Australian Banking Watchdog Tightens Rules for High-Risk Loans

Australian Banking Watchdog Tightens Rules for High-Risk Loans
A for sale sign is displayed outside a home in Sydney, Australia, on April 28, 2016. (Brendon Thorne/Getty Images)
Rebecca Zhu
11/30/2021
Updated:
11/30/2021
The Australian Prudential Regulation Authority (APRA) will now require banks to hold higher capital levels against interest-only loans, which entail higher risk, under its new bank capital framework.

The changes, to come into force on January 2023, are designed to establish “unquestionably strong” Australian standards that align with the internationally agreed Basel III requirements.

The new framework also loosens rules for high-deposit loans as well as small business loans and commercial property lending.
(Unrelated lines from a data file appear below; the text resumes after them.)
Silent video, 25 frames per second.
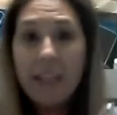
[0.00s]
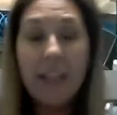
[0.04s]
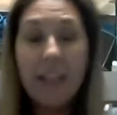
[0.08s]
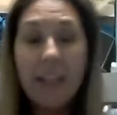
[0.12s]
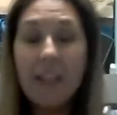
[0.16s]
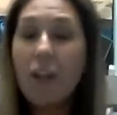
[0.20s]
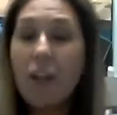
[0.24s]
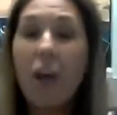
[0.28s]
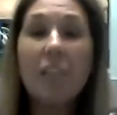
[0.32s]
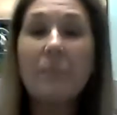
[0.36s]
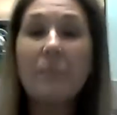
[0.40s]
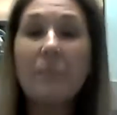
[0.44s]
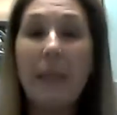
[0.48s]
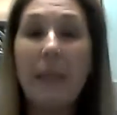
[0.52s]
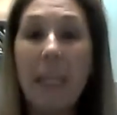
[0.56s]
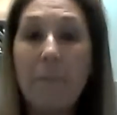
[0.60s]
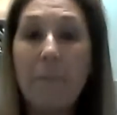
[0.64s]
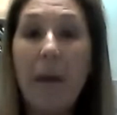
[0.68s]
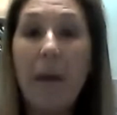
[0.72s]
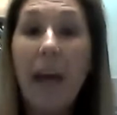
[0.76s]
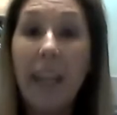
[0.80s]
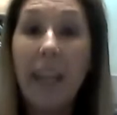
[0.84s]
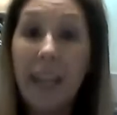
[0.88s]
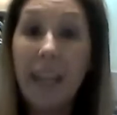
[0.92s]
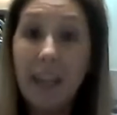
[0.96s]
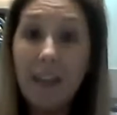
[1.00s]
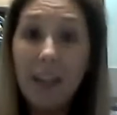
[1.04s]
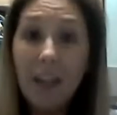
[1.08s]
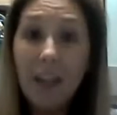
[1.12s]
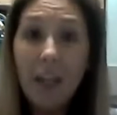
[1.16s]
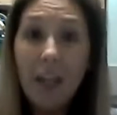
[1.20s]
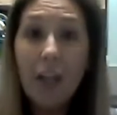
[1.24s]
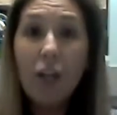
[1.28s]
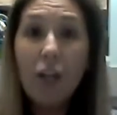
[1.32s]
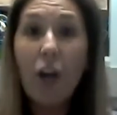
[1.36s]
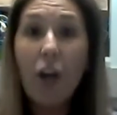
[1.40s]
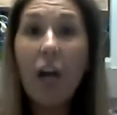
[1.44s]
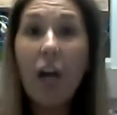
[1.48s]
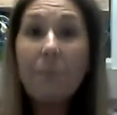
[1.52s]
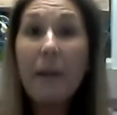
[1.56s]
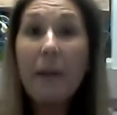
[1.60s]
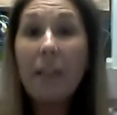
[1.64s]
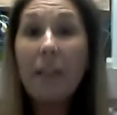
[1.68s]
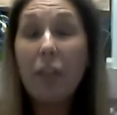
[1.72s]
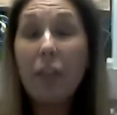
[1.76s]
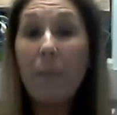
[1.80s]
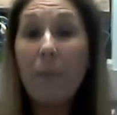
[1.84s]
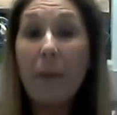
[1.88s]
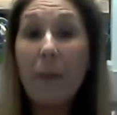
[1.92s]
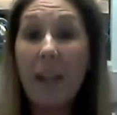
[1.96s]
It didn't cost me any money. It cost
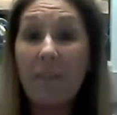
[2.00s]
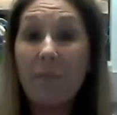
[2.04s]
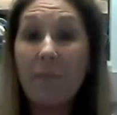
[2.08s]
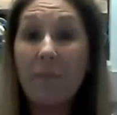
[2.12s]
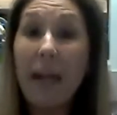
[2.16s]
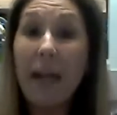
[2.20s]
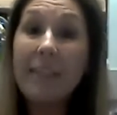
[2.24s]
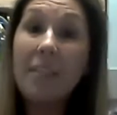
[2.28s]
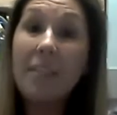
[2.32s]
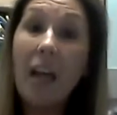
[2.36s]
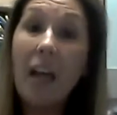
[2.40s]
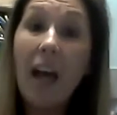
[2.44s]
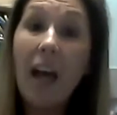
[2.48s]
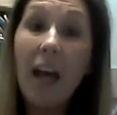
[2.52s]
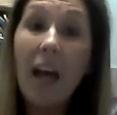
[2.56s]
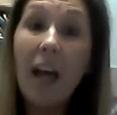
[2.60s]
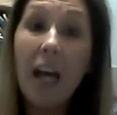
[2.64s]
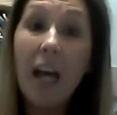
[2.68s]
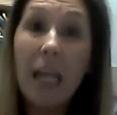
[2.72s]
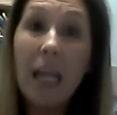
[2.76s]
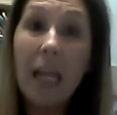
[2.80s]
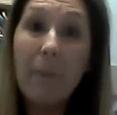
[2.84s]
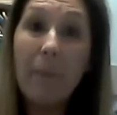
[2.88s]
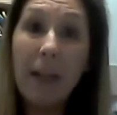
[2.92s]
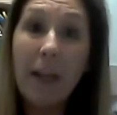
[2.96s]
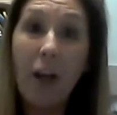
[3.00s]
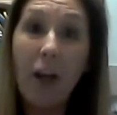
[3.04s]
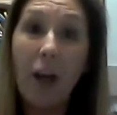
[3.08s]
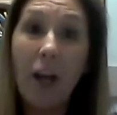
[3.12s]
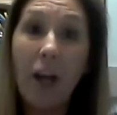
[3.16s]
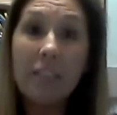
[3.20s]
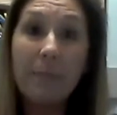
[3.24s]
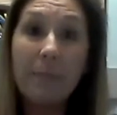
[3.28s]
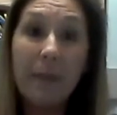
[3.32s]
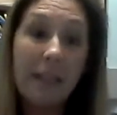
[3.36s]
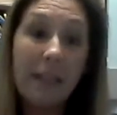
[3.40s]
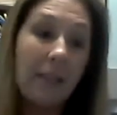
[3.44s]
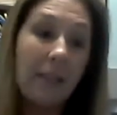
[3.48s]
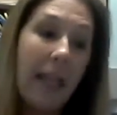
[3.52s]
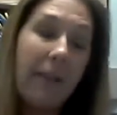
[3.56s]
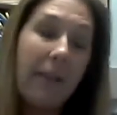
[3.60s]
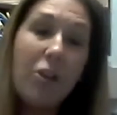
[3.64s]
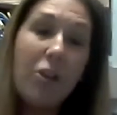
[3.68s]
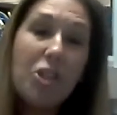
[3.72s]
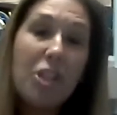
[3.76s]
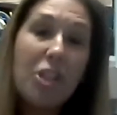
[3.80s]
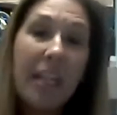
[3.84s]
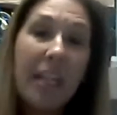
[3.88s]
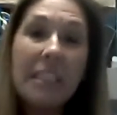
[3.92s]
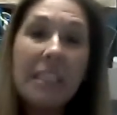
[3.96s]
me a little bit of my time. It cost me
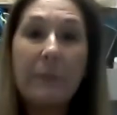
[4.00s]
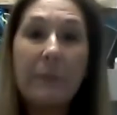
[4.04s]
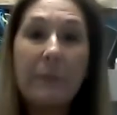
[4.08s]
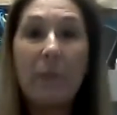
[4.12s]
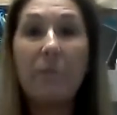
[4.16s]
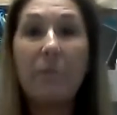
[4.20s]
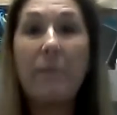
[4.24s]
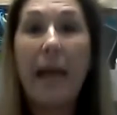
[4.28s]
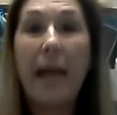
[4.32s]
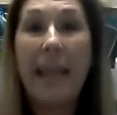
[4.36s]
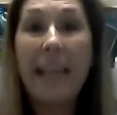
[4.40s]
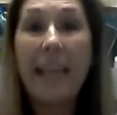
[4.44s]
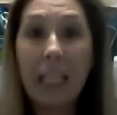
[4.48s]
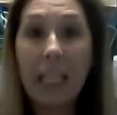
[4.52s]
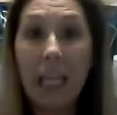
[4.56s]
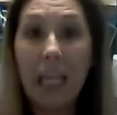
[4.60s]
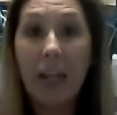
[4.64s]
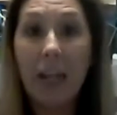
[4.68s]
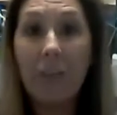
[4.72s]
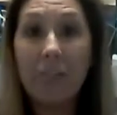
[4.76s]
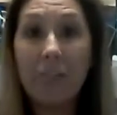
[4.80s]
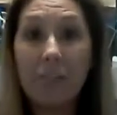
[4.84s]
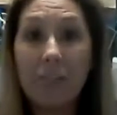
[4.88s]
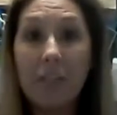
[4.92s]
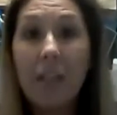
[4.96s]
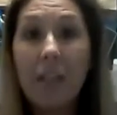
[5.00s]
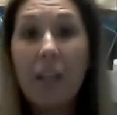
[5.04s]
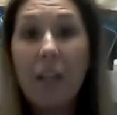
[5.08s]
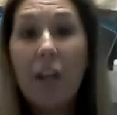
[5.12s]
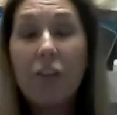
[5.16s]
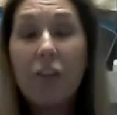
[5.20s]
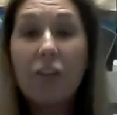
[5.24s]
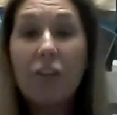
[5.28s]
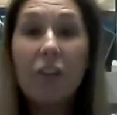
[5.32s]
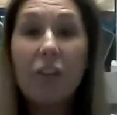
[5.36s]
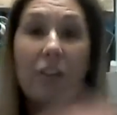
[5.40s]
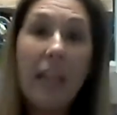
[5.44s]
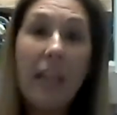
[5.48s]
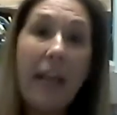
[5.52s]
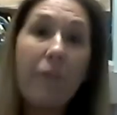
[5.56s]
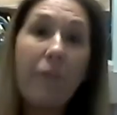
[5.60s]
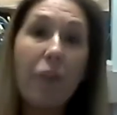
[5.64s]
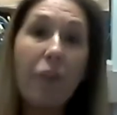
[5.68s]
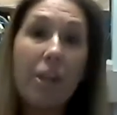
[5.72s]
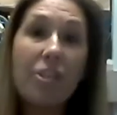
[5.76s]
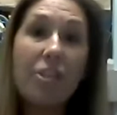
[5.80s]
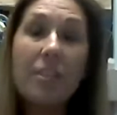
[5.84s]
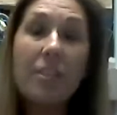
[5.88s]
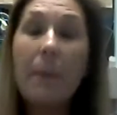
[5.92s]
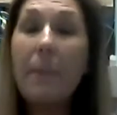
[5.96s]
leveraging some of my gifts to
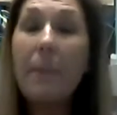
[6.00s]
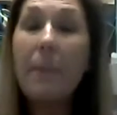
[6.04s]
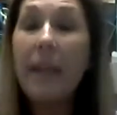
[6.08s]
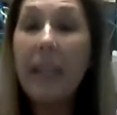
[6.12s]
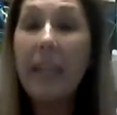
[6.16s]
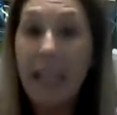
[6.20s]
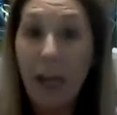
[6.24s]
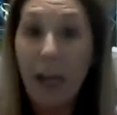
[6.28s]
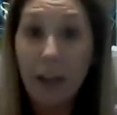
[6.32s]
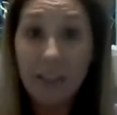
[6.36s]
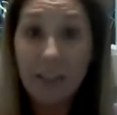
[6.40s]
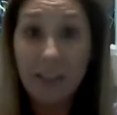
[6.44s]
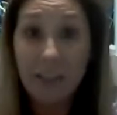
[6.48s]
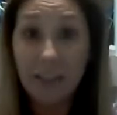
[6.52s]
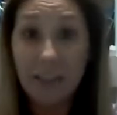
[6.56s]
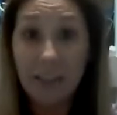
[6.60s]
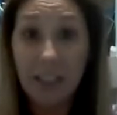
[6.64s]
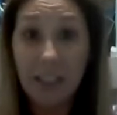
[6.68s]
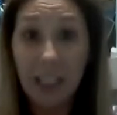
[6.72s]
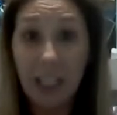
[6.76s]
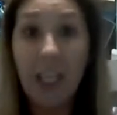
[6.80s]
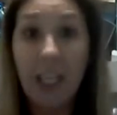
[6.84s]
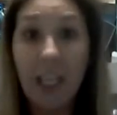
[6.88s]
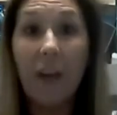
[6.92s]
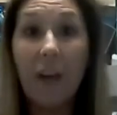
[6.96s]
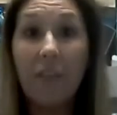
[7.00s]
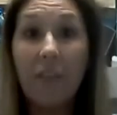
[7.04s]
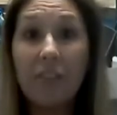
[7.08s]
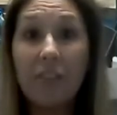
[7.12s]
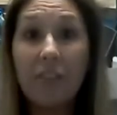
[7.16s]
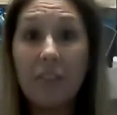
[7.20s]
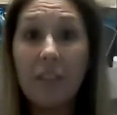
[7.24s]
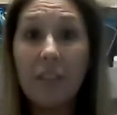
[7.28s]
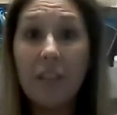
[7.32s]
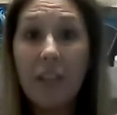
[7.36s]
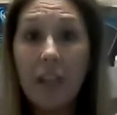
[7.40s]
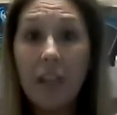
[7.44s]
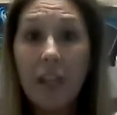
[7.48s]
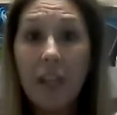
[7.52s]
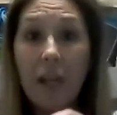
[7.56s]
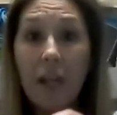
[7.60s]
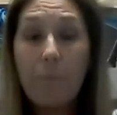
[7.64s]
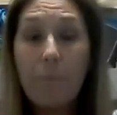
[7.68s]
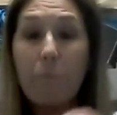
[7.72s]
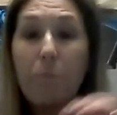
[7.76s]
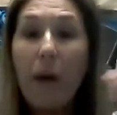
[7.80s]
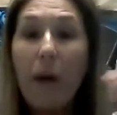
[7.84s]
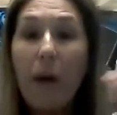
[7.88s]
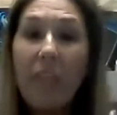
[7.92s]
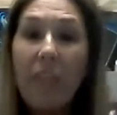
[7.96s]
leverage somebody else's gifts.
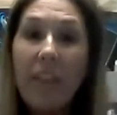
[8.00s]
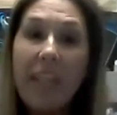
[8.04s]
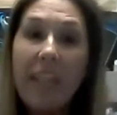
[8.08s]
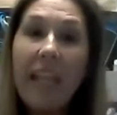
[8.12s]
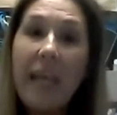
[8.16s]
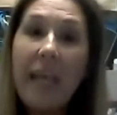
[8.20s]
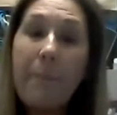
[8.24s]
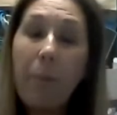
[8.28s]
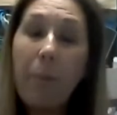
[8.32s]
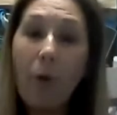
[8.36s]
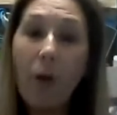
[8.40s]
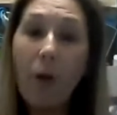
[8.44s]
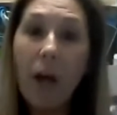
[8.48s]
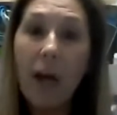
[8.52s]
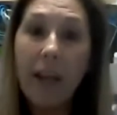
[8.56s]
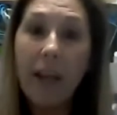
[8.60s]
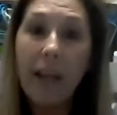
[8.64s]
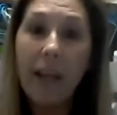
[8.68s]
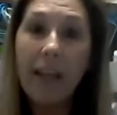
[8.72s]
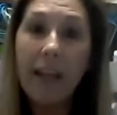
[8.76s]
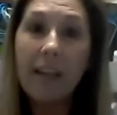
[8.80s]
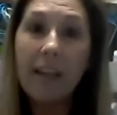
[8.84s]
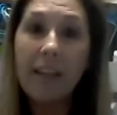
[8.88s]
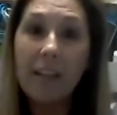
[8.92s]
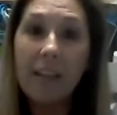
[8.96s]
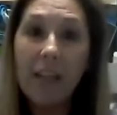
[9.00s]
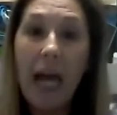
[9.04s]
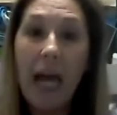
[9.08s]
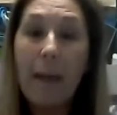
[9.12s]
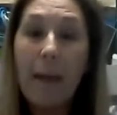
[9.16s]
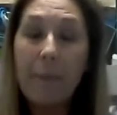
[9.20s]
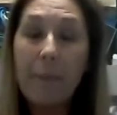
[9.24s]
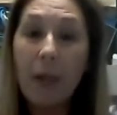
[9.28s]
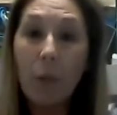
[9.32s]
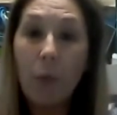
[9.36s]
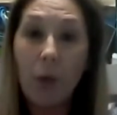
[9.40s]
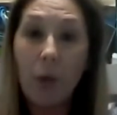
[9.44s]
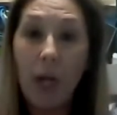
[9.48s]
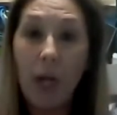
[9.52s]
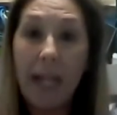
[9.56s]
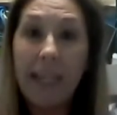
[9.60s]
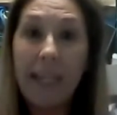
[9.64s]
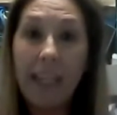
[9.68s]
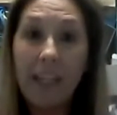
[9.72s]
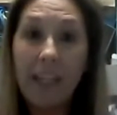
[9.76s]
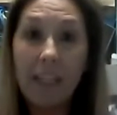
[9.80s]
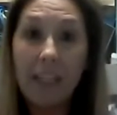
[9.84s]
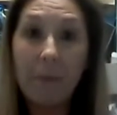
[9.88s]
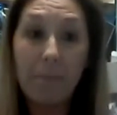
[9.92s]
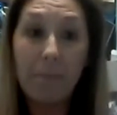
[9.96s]
But the end product got me where I
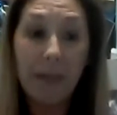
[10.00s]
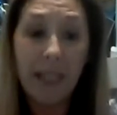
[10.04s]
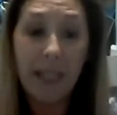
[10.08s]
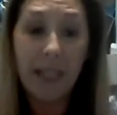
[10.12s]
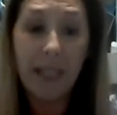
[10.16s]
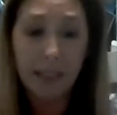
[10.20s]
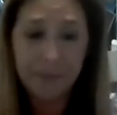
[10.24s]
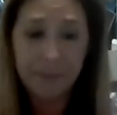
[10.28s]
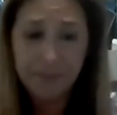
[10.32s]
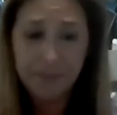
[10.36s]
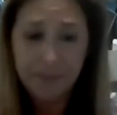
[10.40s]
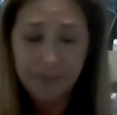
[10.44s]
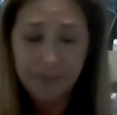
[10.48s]
needed to be.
As a result, banks will be allowed to hold less capital against these types of loans.

The new framework will likely widen pricing differences between different types of loans as banks pay more attention to the deposit of new loans.

“Capital is the cornerstone of the banking system’s safety and stability,” APRA Chair Wayne Brynes said. “It protects depositors during periods of stress, ensures banks can access funding, facilitates payments, and helps banks to keep lending to their customers during good times and bad.”
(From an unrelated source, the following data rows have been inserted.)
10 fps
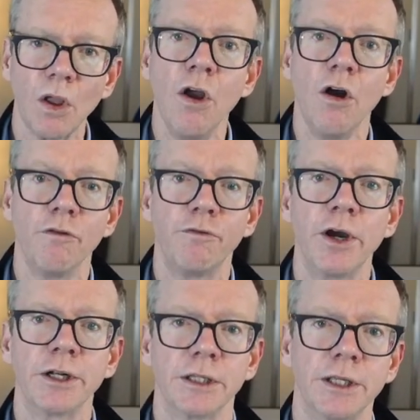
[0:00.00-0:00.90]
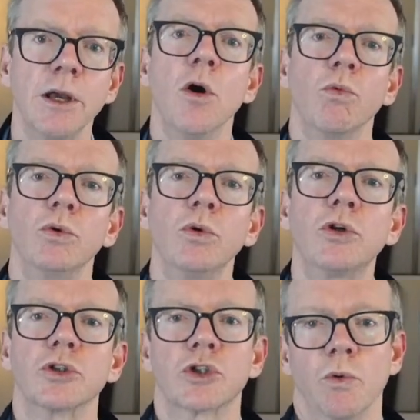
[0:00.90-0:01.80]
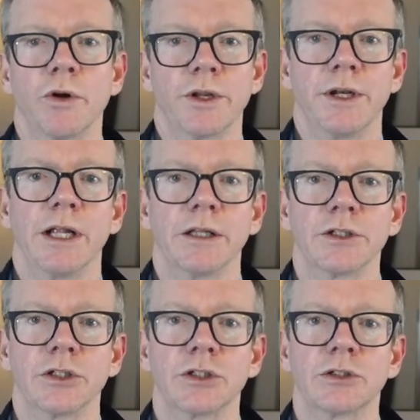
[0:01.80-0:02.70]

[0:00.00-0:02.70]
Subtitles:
Finally, we'll look at SWOT analysis.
“Although Australia’s banking sector is already strongly capitalised by international standards, the new capital framework will help ensure it stays that way.”

The framework also introduces simplified capital requirements for small banks, those with under $20 billion (US$14 billion) in assets and simple business models.

APRA notes that the Basel framework, developed primarily for large, internationally active banks, means the cost of implementing the full framework for small banks may outweigh the benefits.

“The development of a simplified approach for smaller banks avoids unnecessary regulatory burden, without jeopardising prudential safety,” Brynes said. “It has been designed to benefit a large number of institutions—about three-quarters of domestic banks will be able to take advantage of the simplified approach.”

Australia-based Macquarie Bank, the world’s largest infrastructure asset manager, said the new framework would impact one-quarter of its capital surplus, around $2.2 billion (US$1.57 billion), based on current information available.

Macquarie Group said its capital surplus had included provisions for these changes for some time as APRA continues to consult with the industry.

“We welcome the finalisation of these important capital reforms, which will provide clarity to the investment community,” Macquarie Group’s CFO Alex Harvey said in a statement.

The framework was developed over four years with industry consultation, designed to ensure Australian banks continue to have the financial strength to withstand future adverse economic conditions.